» EXERCISE PROMPT
Retype the line with "[0:00.00-0:00.20]" exactly. Then retype every line after it through the end of the entries below, and nothing more, leaving out pictures.

+===+

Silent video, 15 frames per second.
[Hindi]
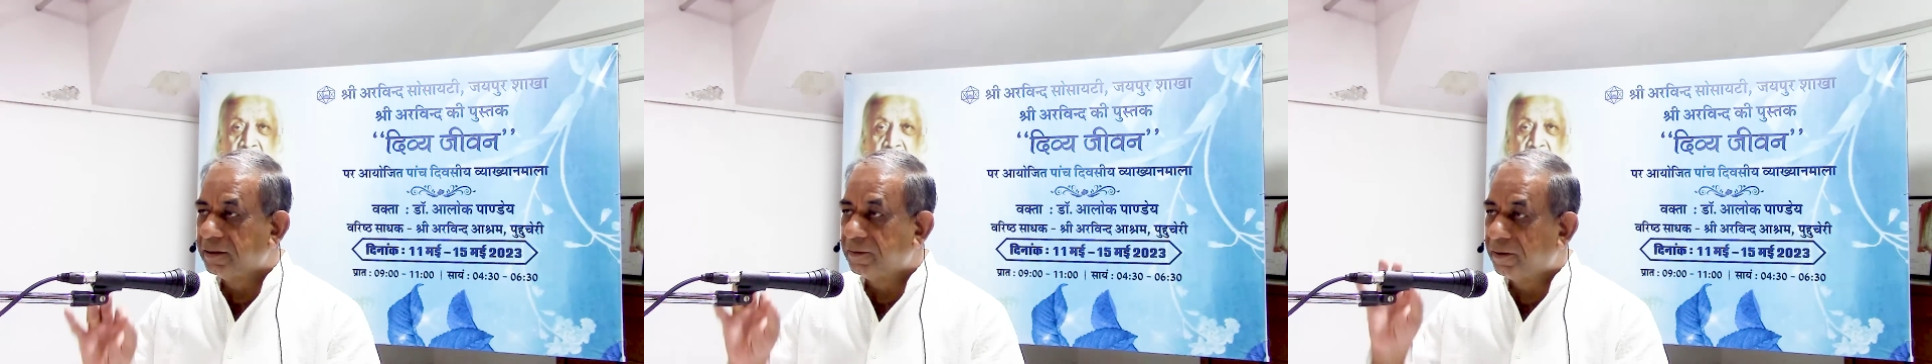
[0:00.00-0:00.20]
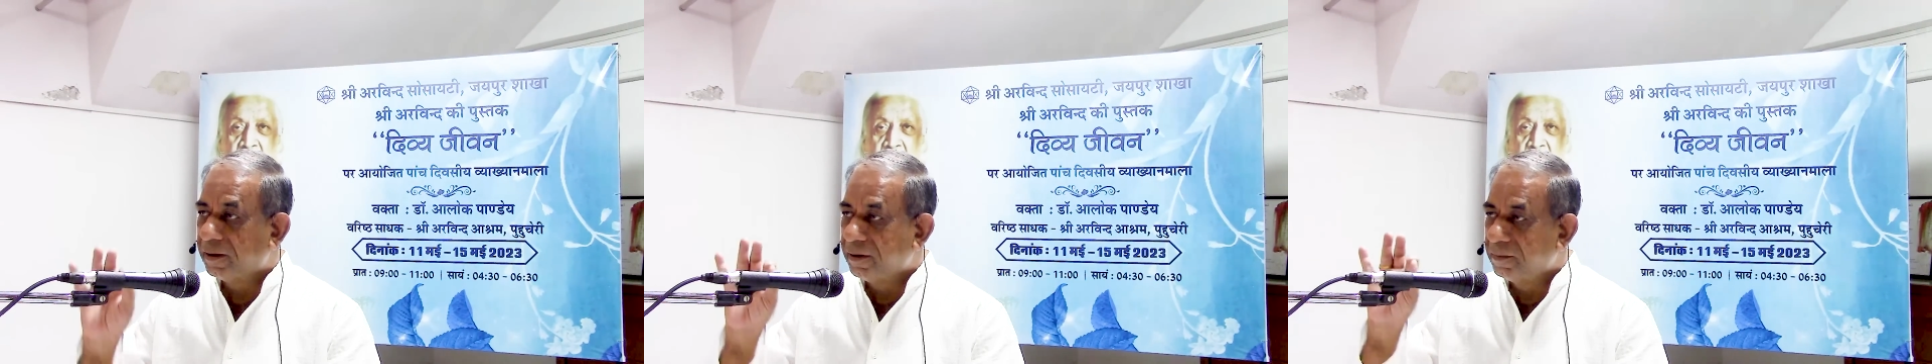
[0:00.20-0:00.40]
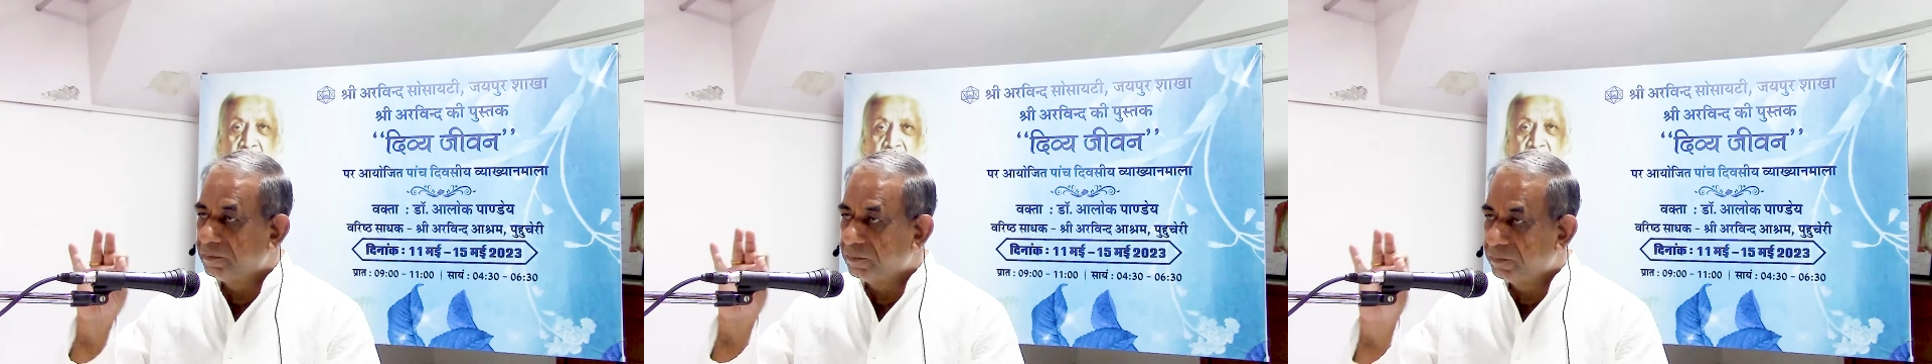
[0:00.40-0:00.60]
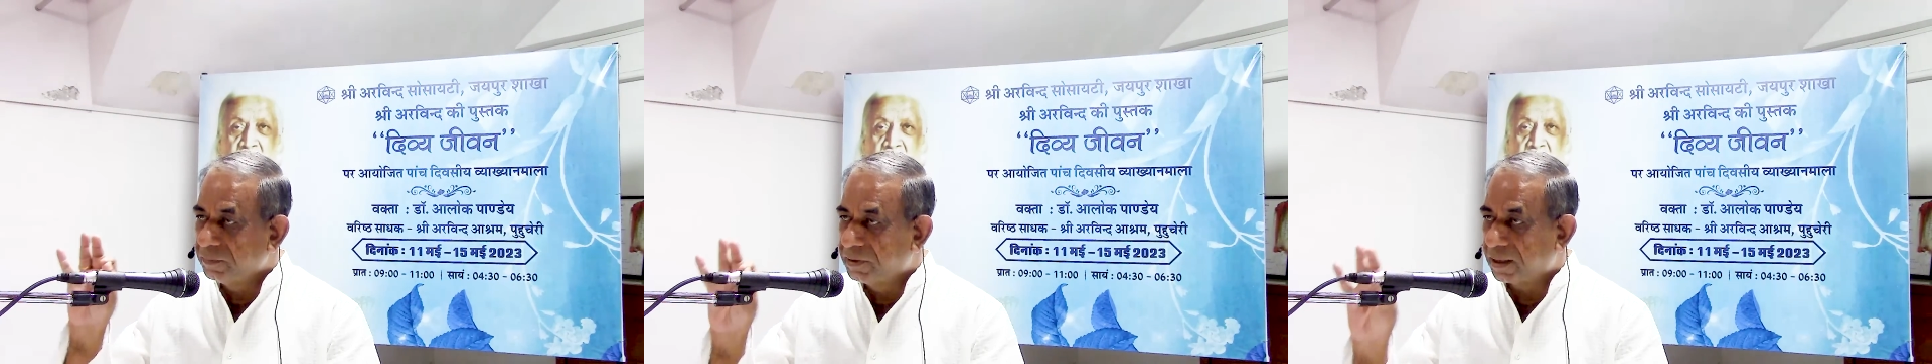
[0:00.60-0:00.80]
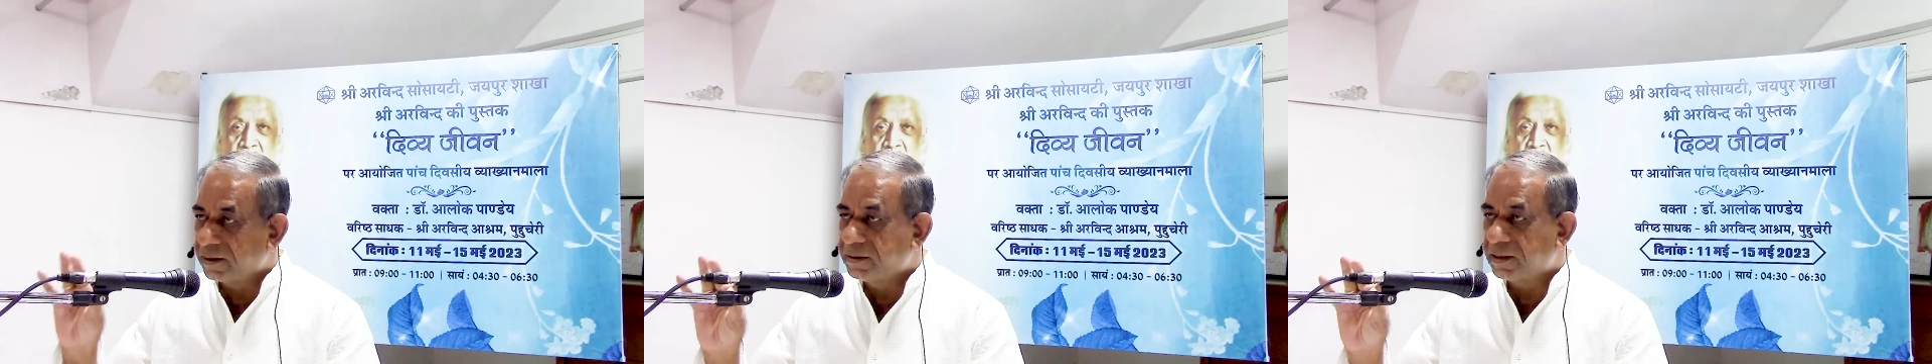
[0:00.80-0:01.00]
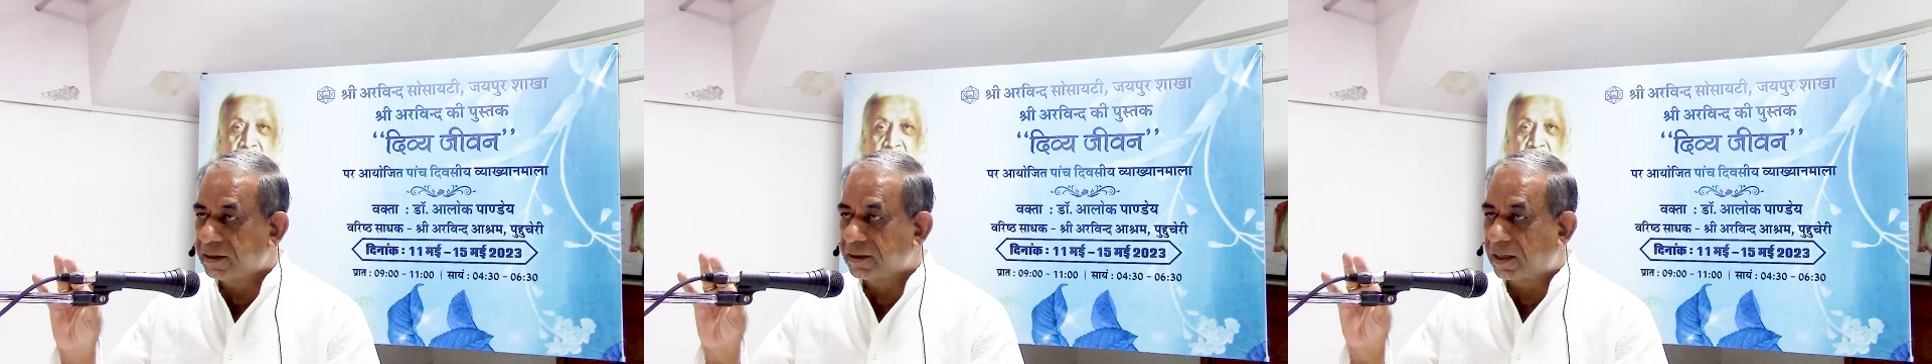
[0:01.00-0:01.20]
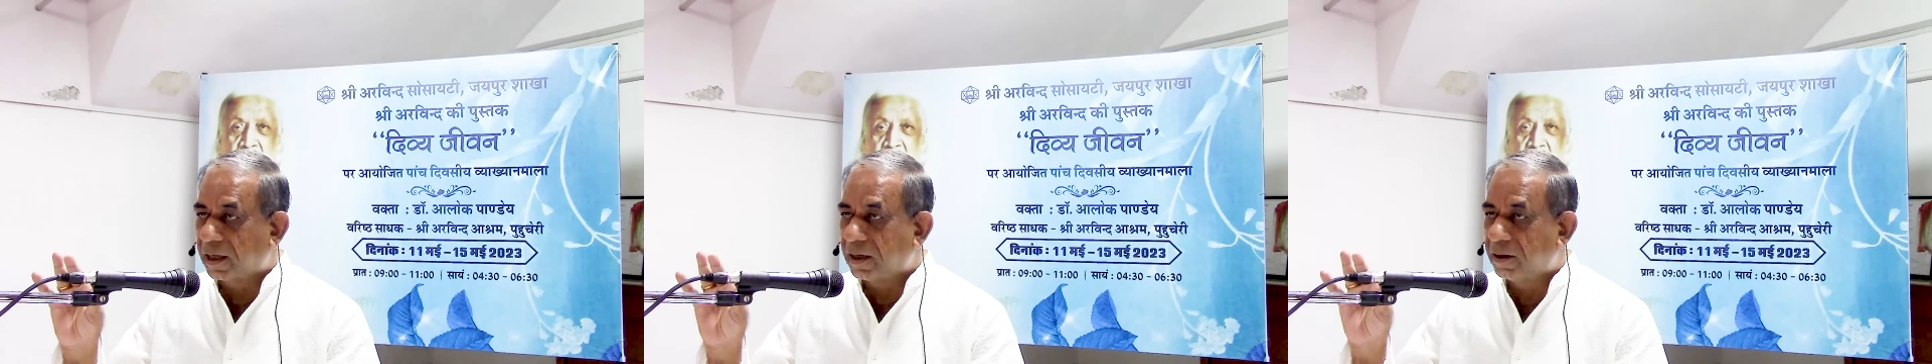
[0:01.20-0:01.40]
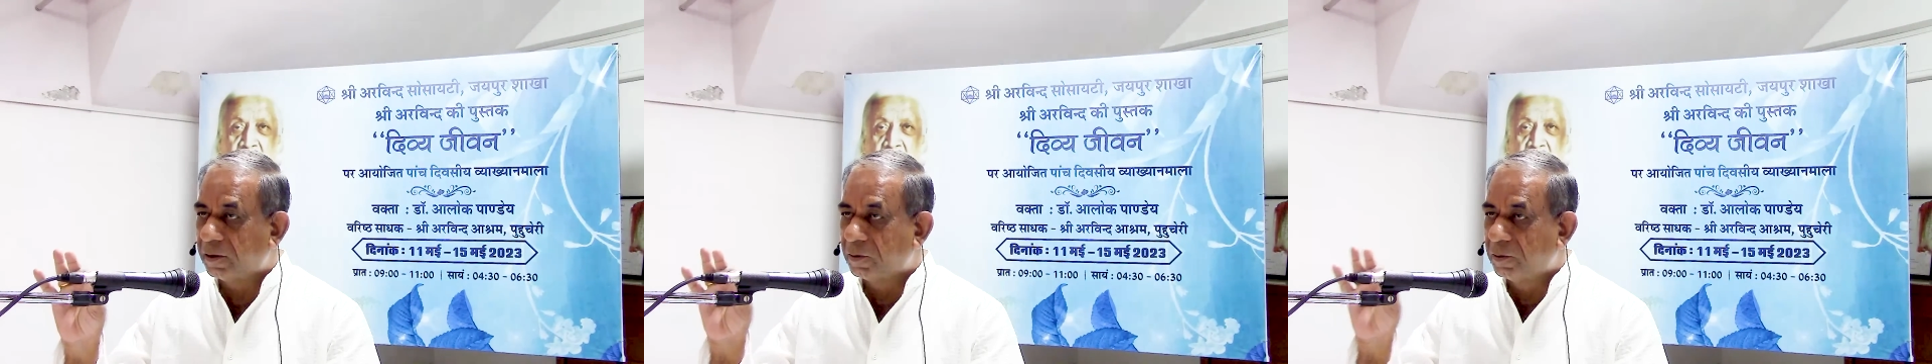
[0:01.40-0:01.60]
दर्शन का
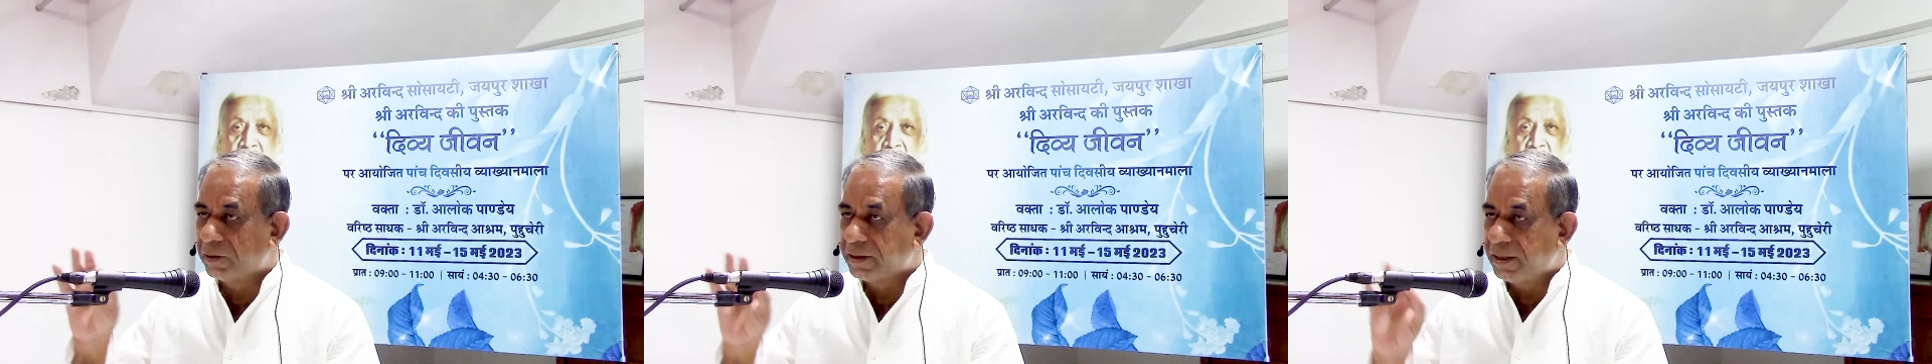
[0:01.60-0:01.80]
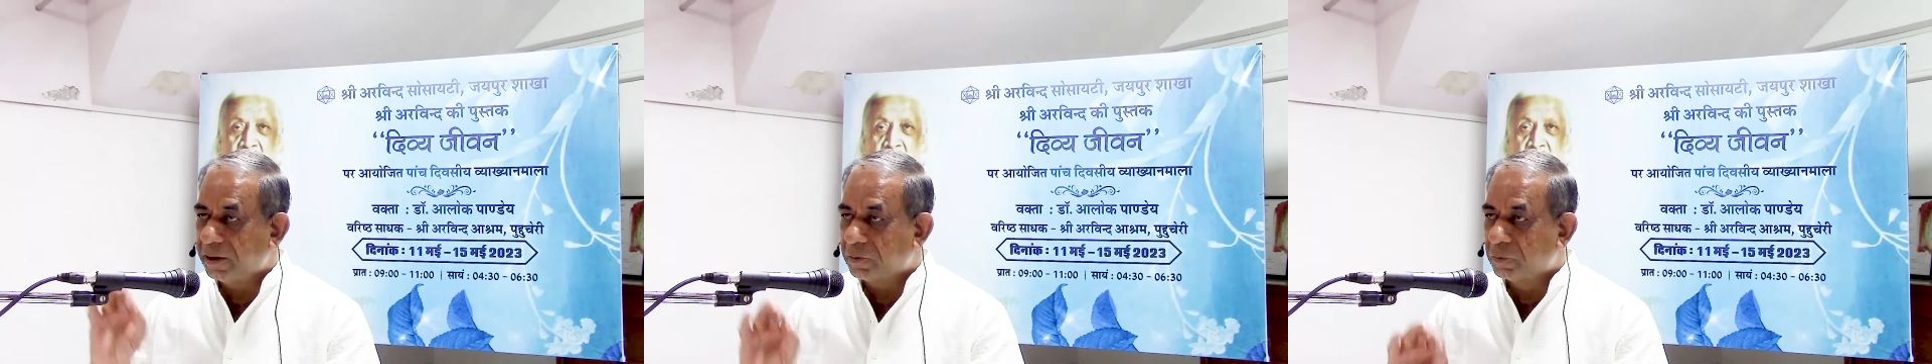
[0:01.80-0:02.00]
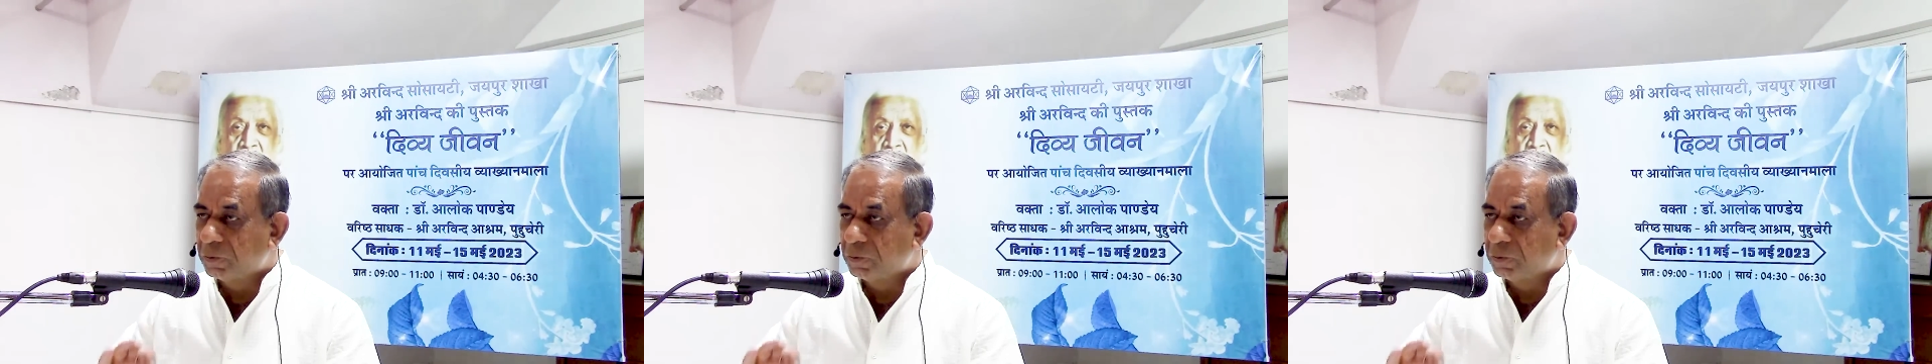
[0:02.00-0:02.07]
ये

+===+

» SOLVED PROBLEM
[0:00.00-0:00.20]
[0:00.20-0:00.40]
[0:00.40-0:00.60]
[0:00.60-0:00.80]
[0:00.80-0:01.00]
[0:01.00-0:01.20]
[0:01.20-0:01.40]
[0:01.40-0:01.60]
दर्शन का
[0:01.60-0:01.80]
[0:01.80-0:02.00]
[0:02.00-0:02.07]
ये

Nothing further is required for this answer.